The EMBO Systematic a secretory ER membranelims.labscout.com/labs/rapoport/data/publication/pdf/pub_327.pdf · protein environment of the secretory protein prepro-lactin, trapped

The Protein Bridge - globalfoodforums.com · Protein Selection • Protein concentration • Protein functionality desired • Protein fortification desired • Protein quality (PDCAAS)

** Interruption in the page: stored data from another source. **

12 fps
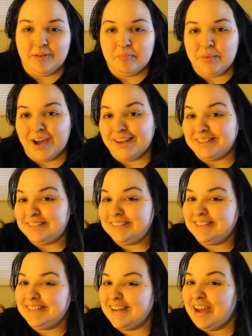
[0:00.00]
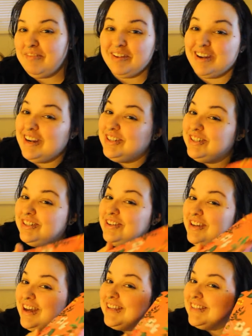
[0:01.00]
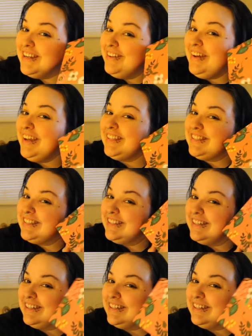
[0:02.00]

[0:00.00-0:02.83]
but I figured I should show you guys anyways.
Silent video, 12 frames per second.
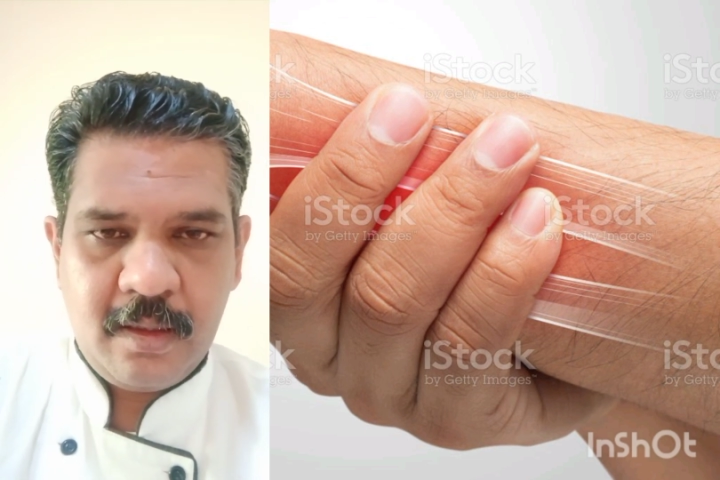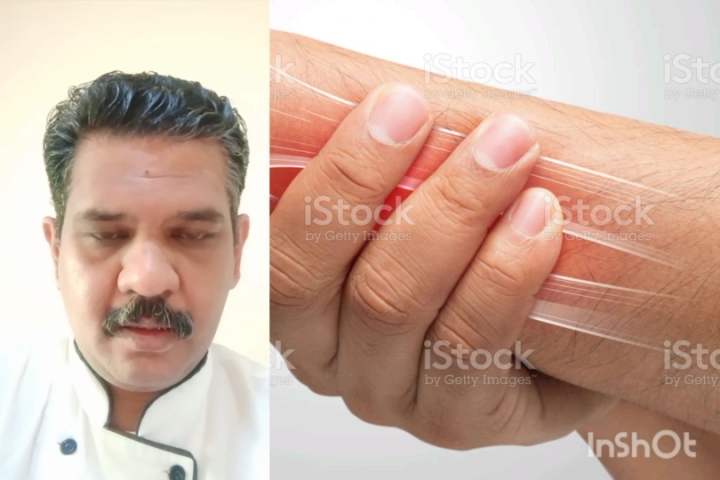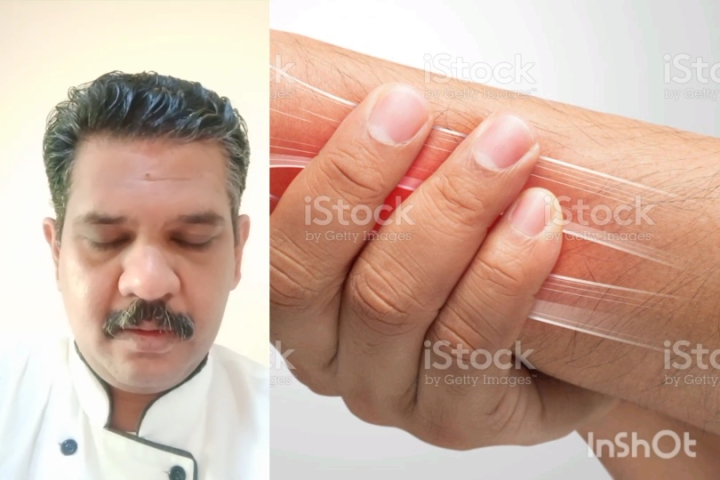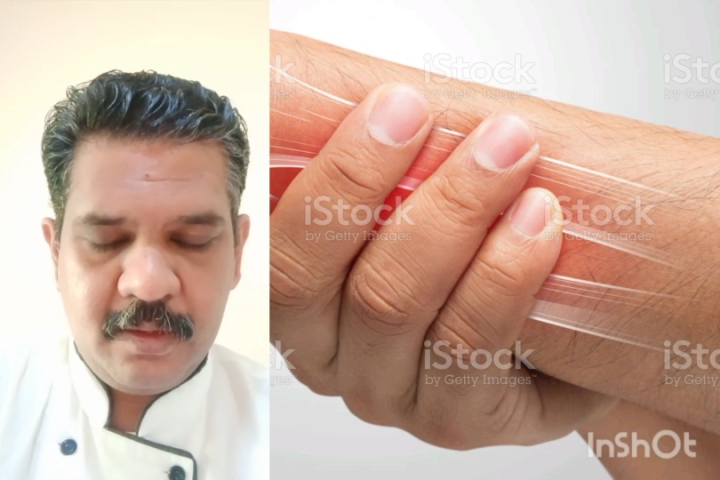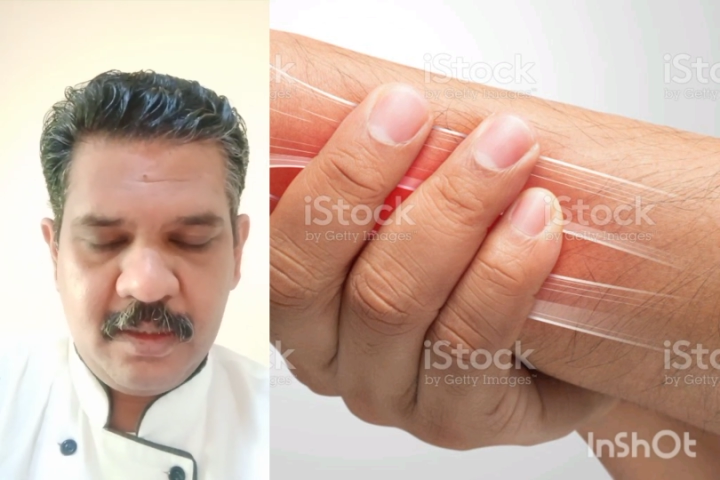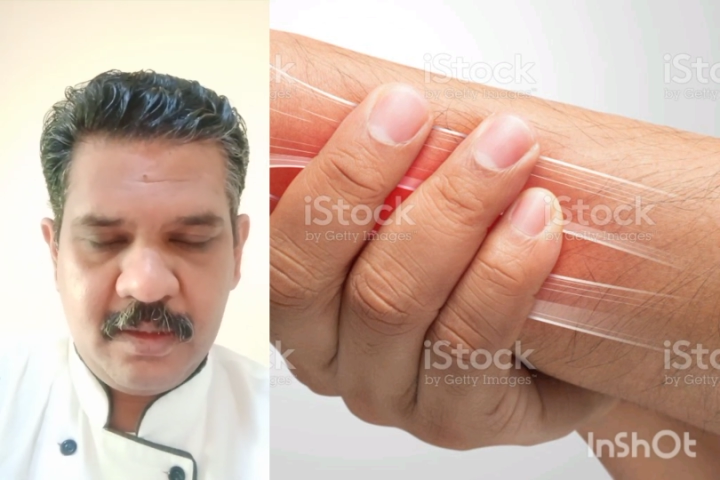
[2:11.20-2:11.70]

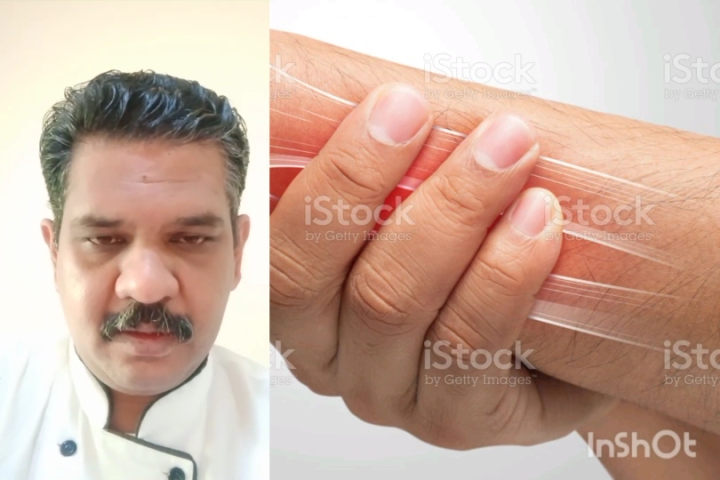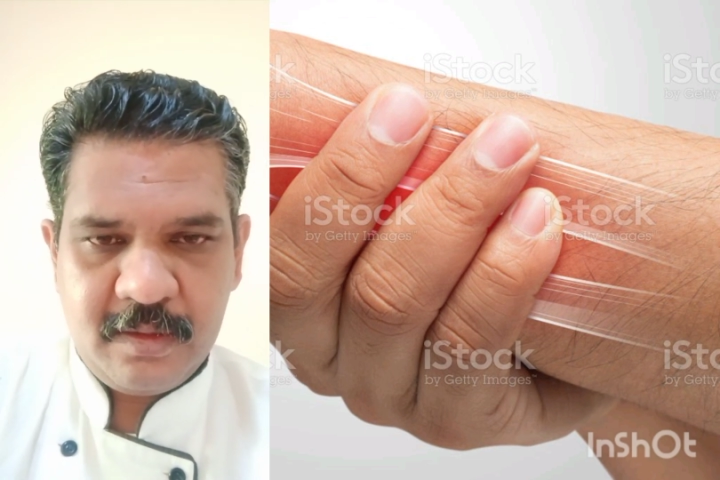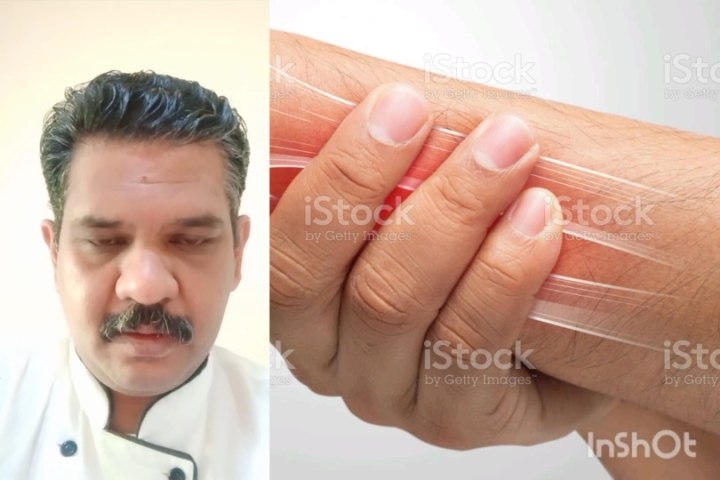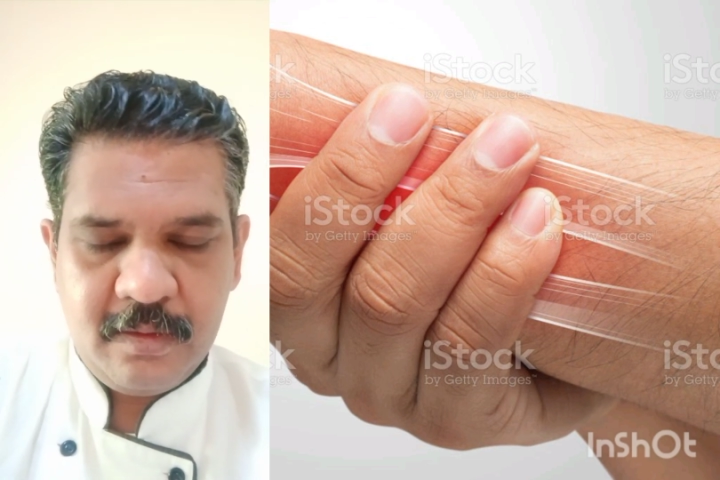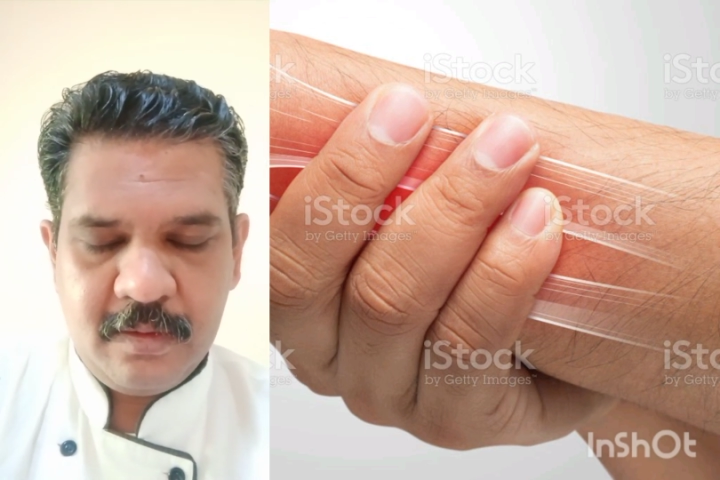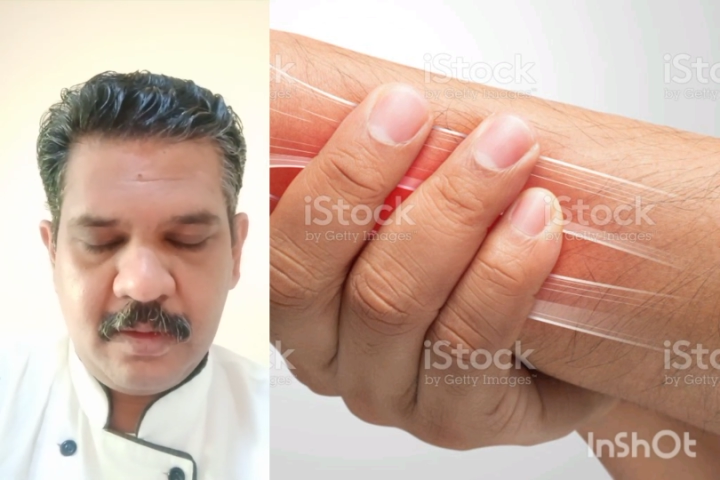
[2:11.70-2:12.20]
these
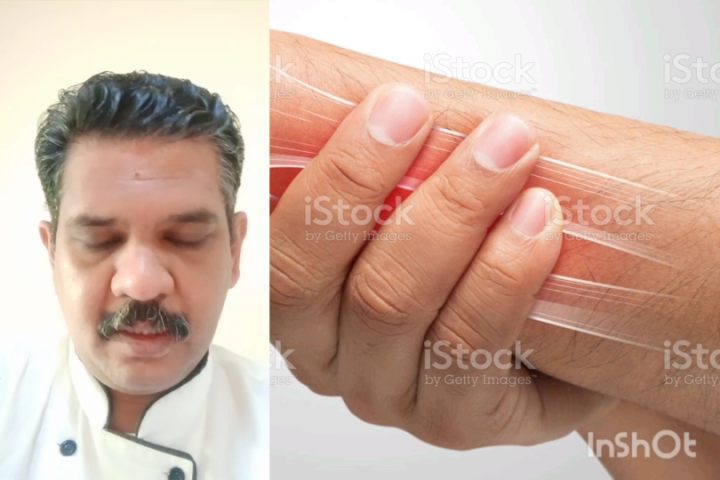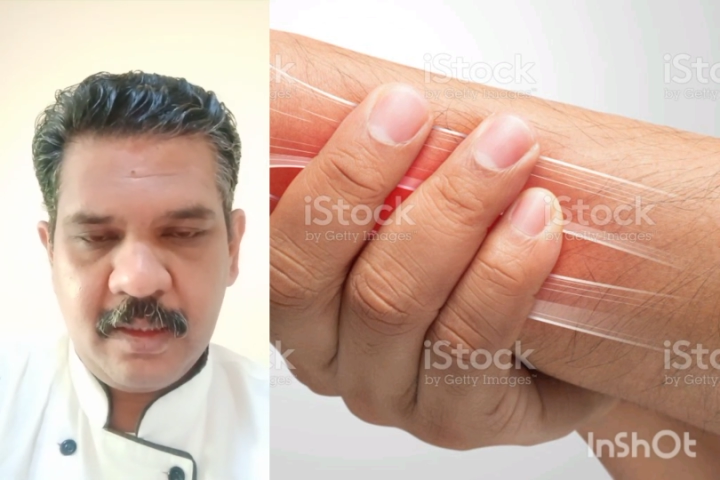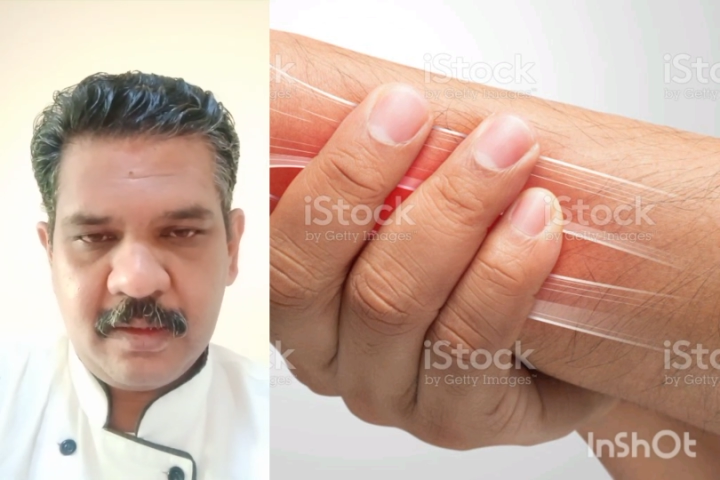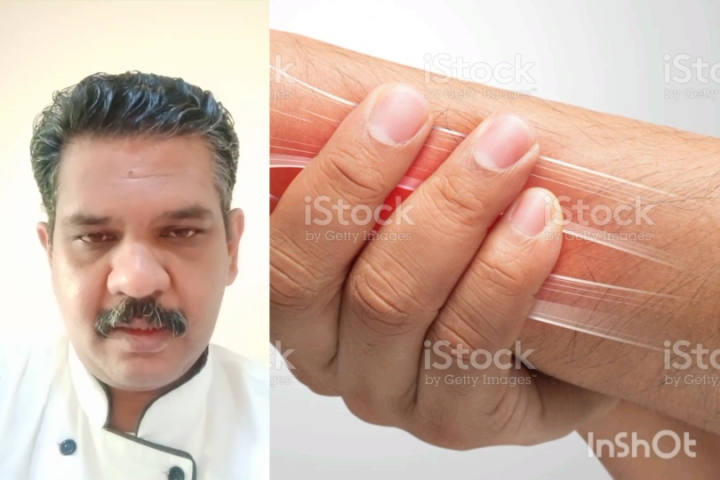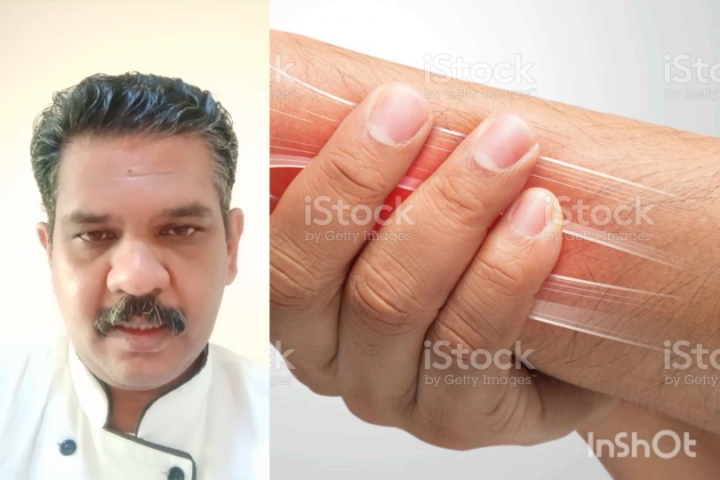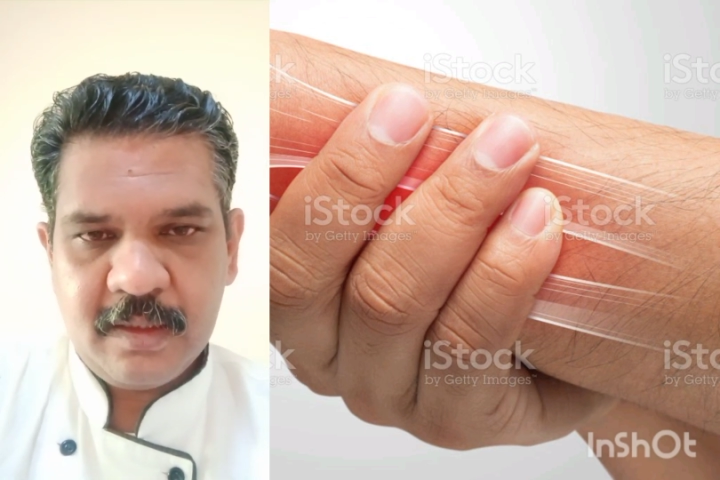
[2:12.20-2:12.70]
three
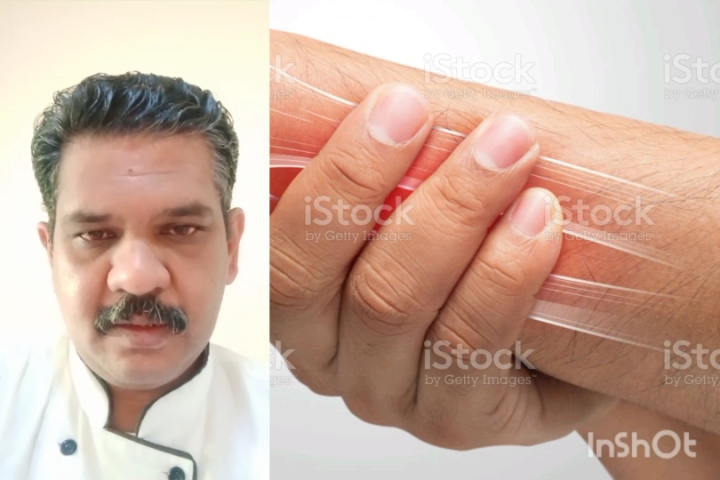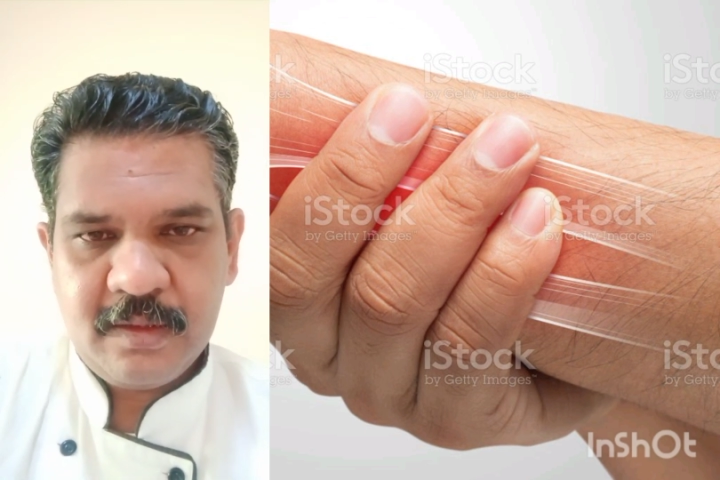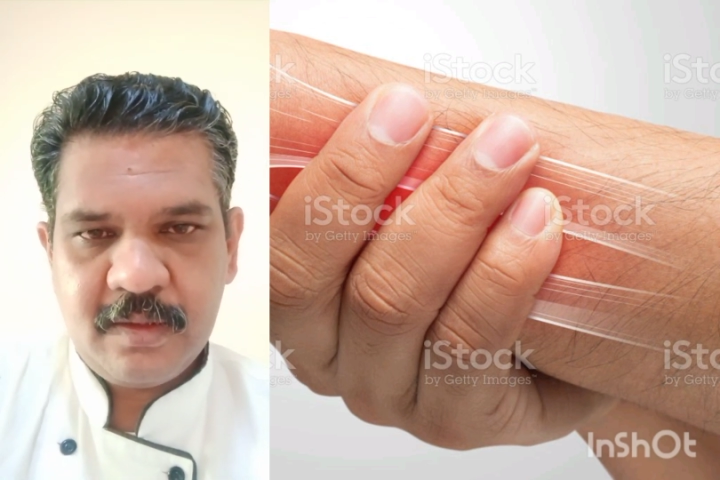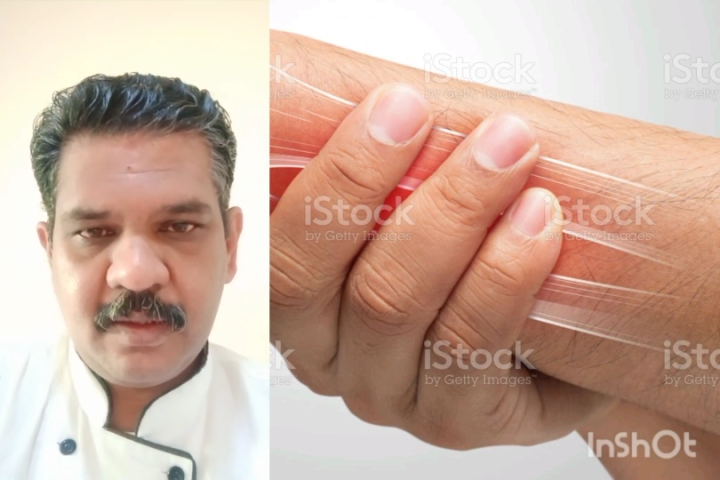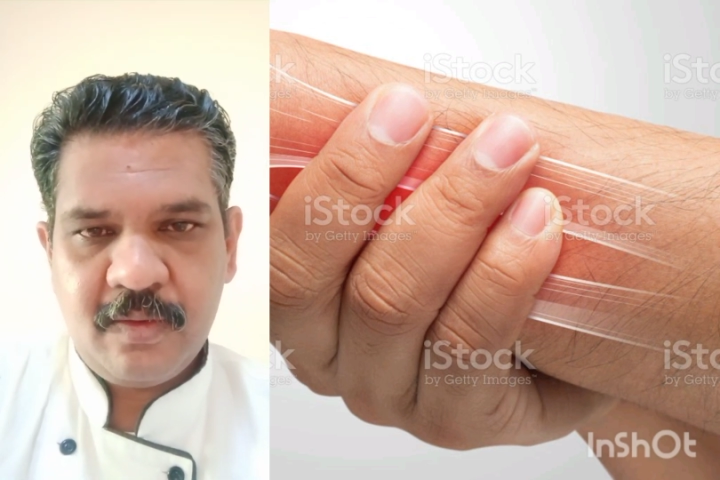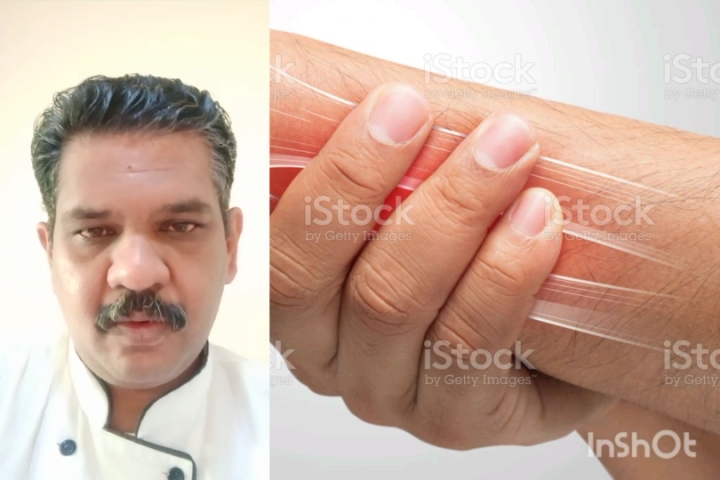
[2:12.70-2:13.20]
things,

ADVERTISEMENT “Diverse and ambitious environment at ... · extraction, Phree phospholipid removal, Impact protein precipitation plates, ˘ ˘ Clarity BioSolutions for synthetic

1.Oxygen-Binding Proteins 1a. Globins 1b. Hemerythrins 1c. Hemocyanins 2.Protein catalysis (PIMT) 1a. Drosophila PIMT 1a. Pombe PIMT Relationship between.

Comparative Proteomics Kit I: Protein Profiler Module · and with their environment. ... † DNA structure and function ... protein stain, and the other reagents used in this exercise.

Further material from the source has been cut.